[Saved data entries]
★ ★ ★ ★ ★ ★ ★
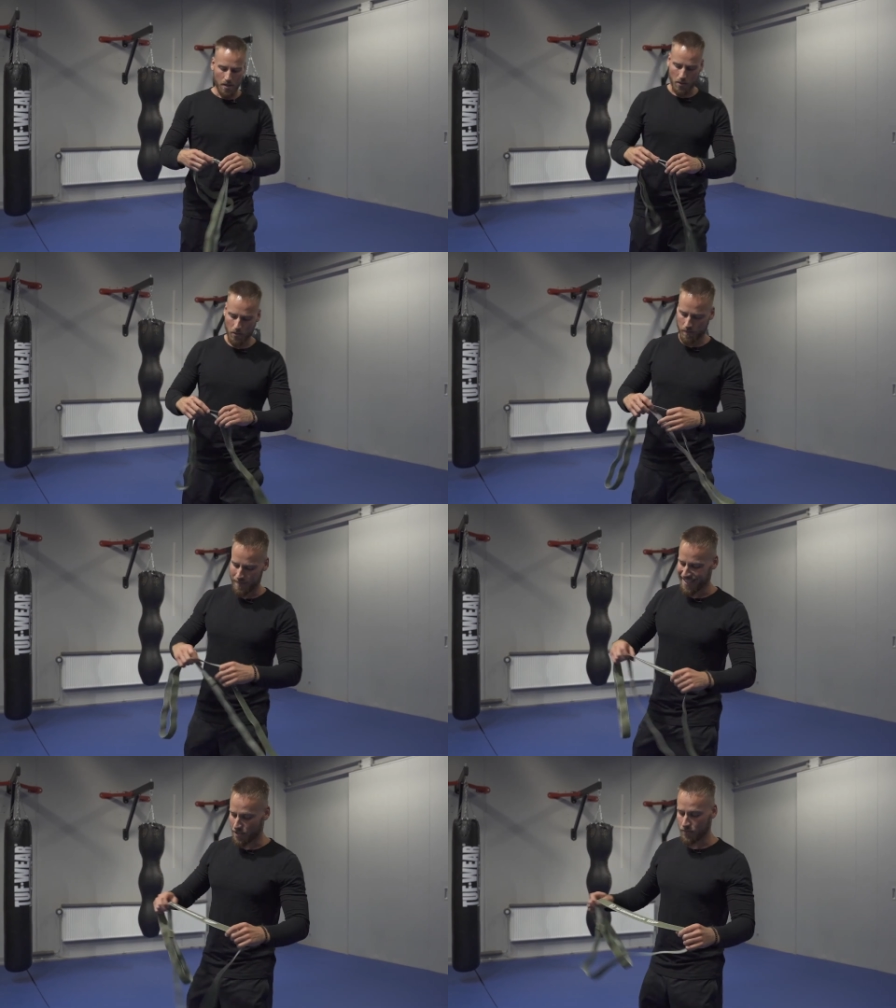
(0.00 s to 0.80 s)
So
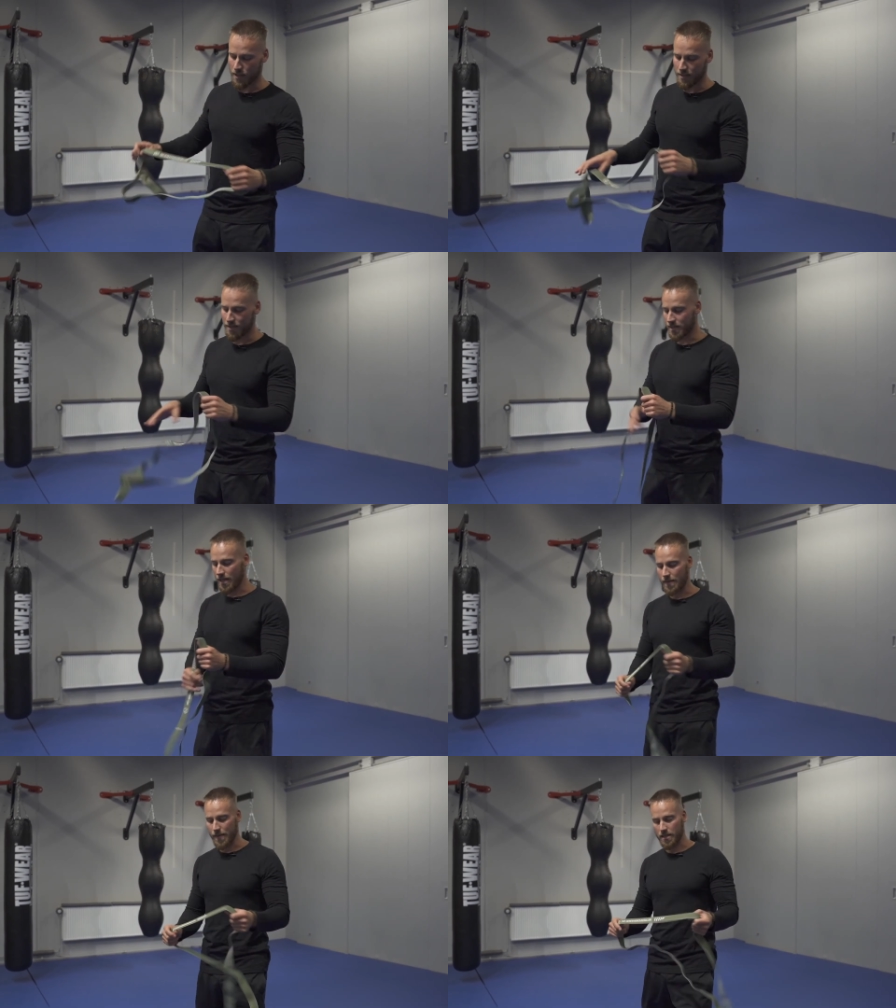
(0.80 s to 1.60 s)
it's really the
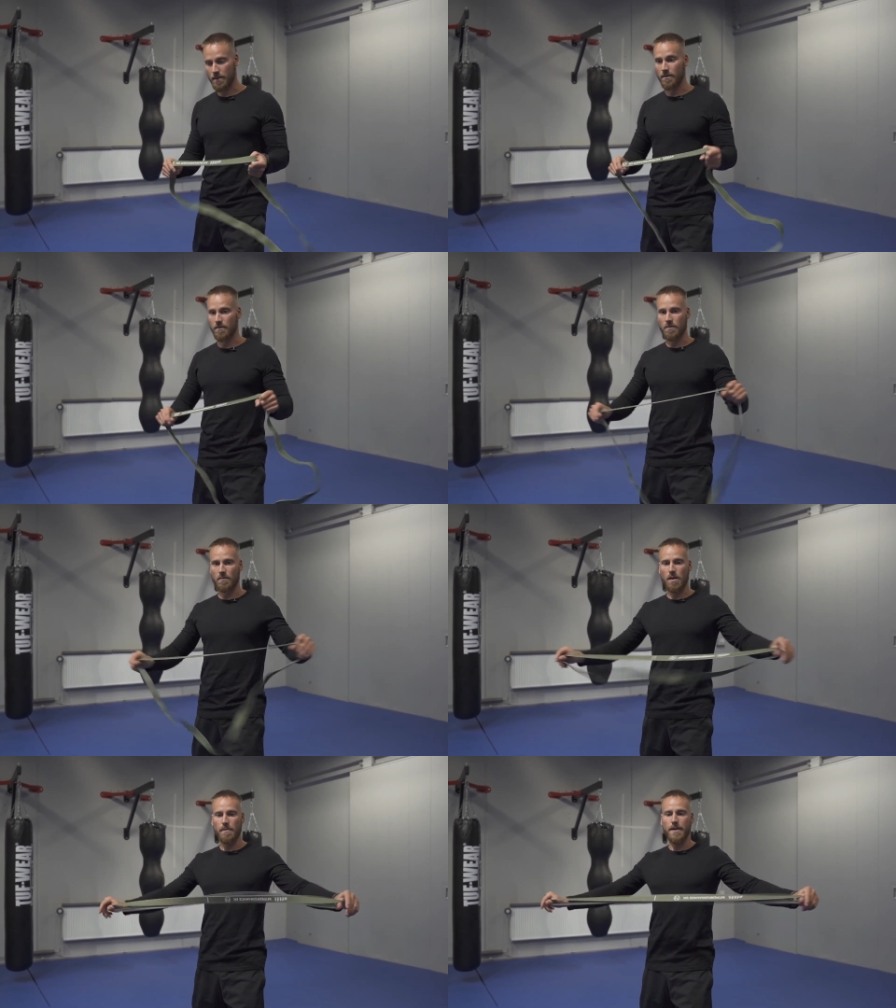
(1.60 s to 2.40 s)
same as a
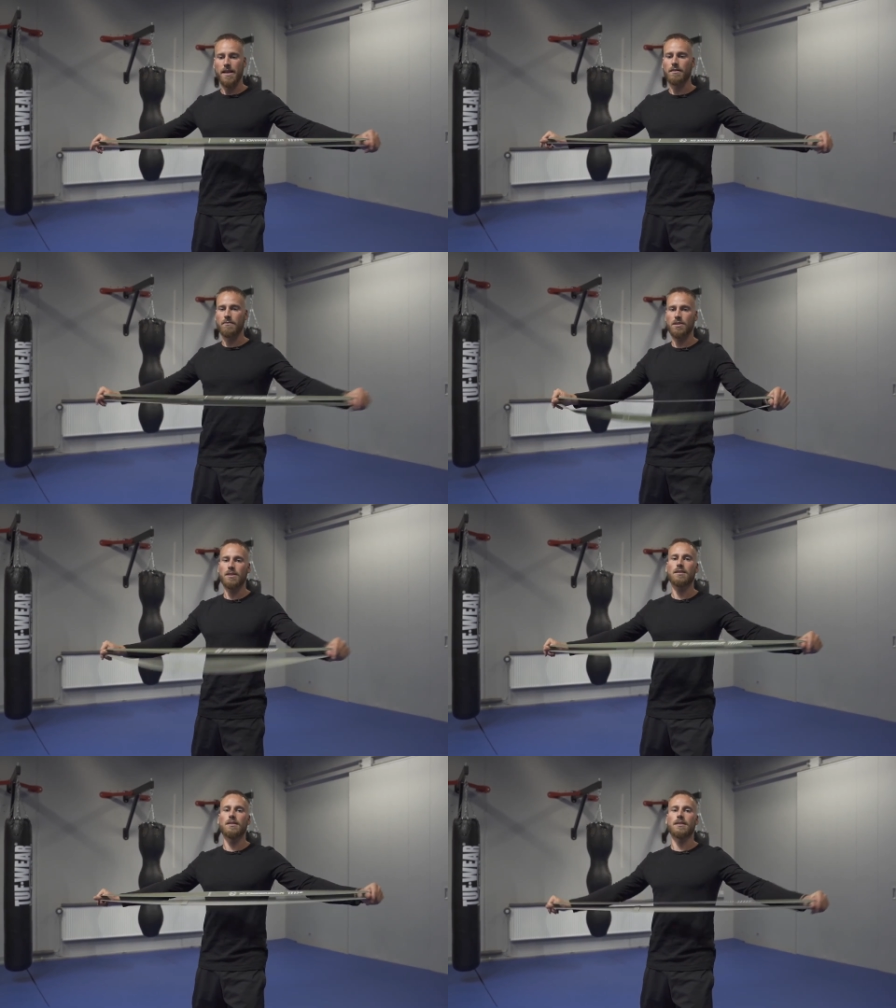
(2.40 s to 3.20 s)
rubber band, the
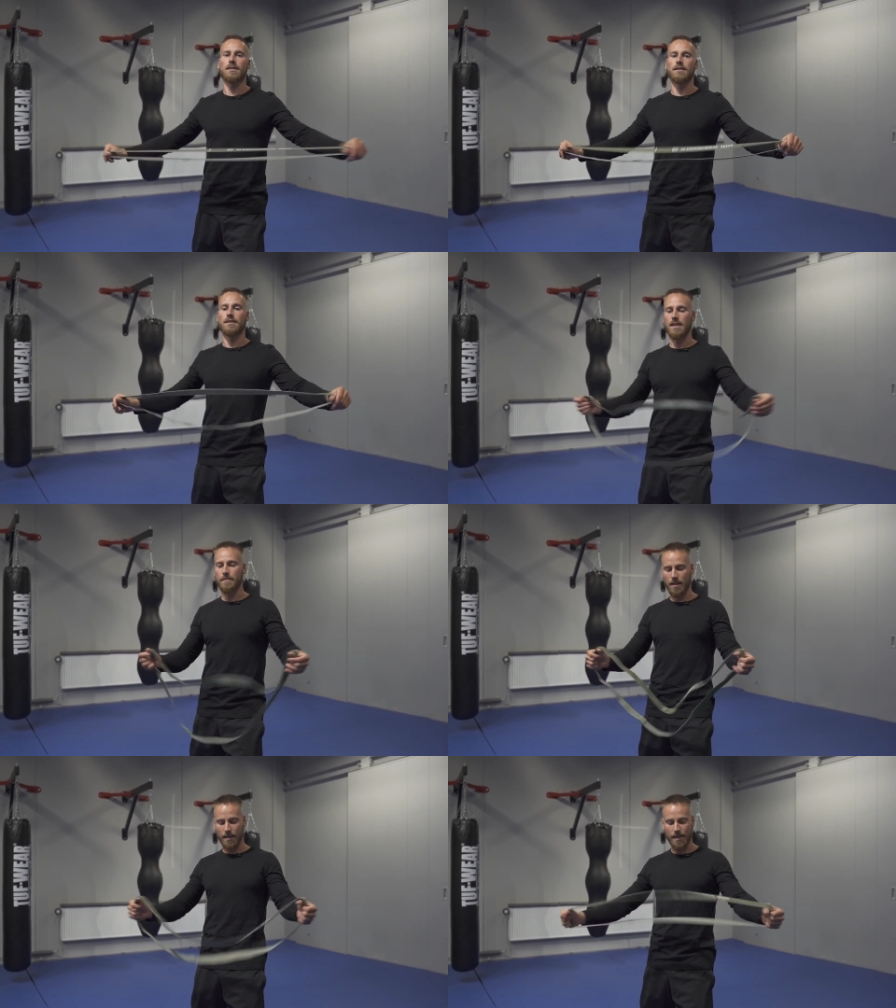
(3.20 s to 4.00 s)
resistance is the
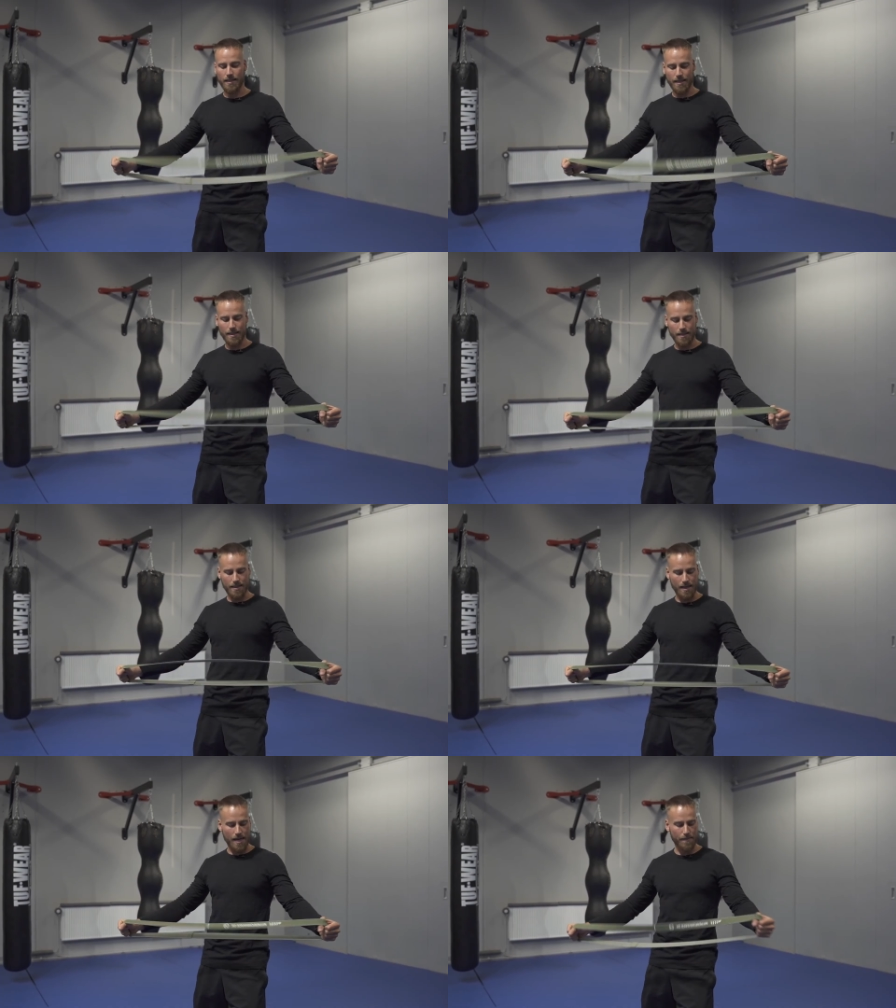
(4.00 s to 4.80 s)
same, the length is the
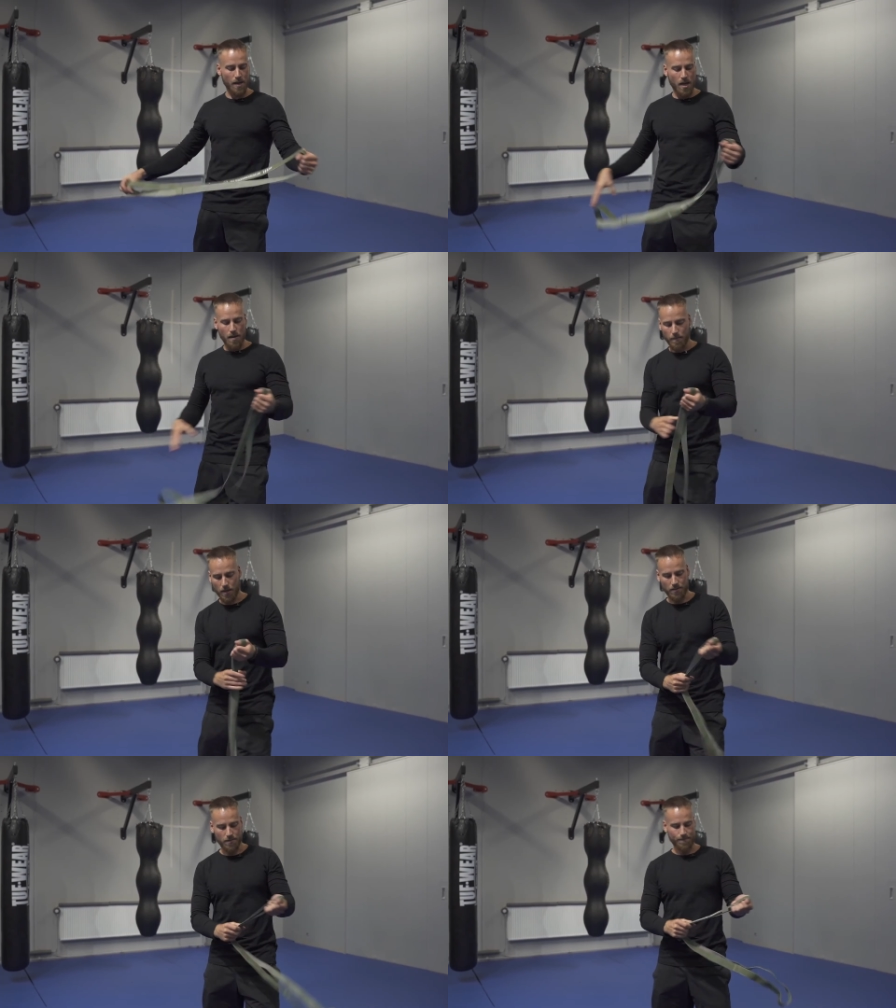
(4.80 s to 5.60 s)
same,
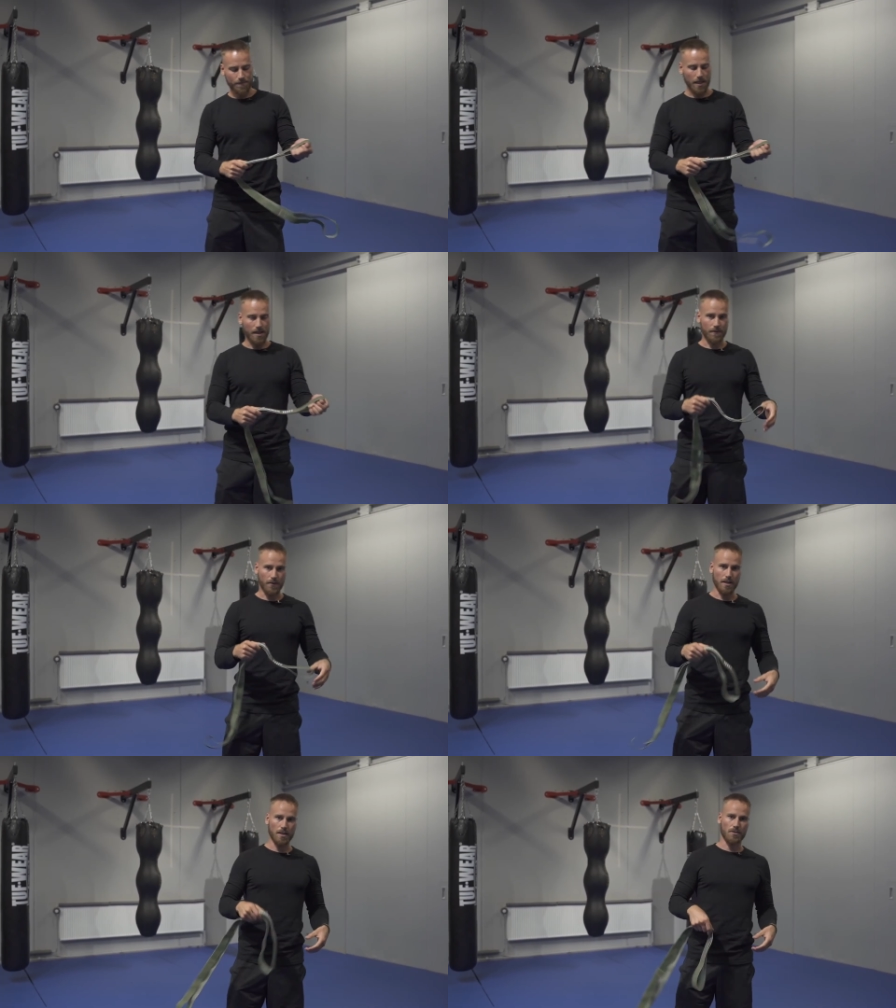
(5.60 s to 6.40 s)
but they are
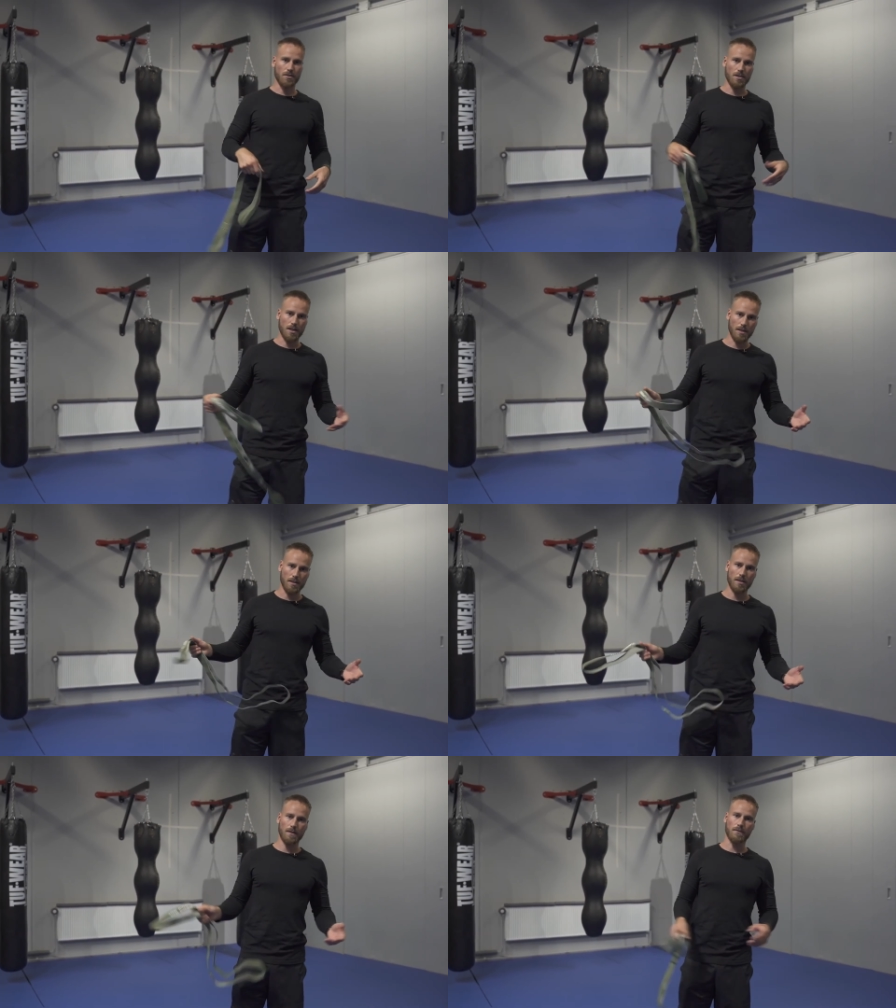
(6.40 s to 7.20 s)
friendlier to the skin
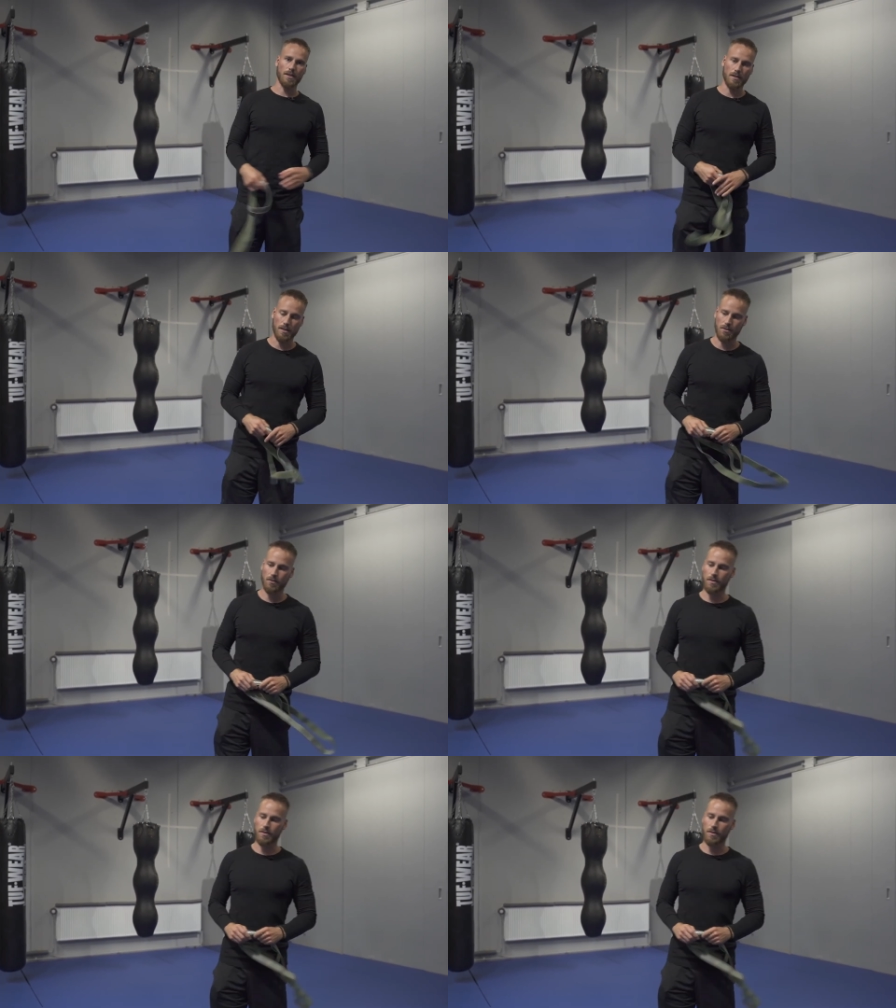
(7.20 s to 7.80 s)
and they're friendlier to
★ ★ ★ ★ ★ ★ ★
## What to produce:
Of the entries above, print exactly those lines that run from the one containing "(4.00 s to 4.80 s)" through the last line, excluding any pictures.

## Solution to this task:
(4.00 s to 4.80 s)
same, the length is the
(4.80 s to 5.60 s)
same,
(5.60 s to 6.40 s)
but they are
(6.40 s to 7.20 s)
friendlier to the skin
(7.20 s to 7.80 s)
and they're friendlier to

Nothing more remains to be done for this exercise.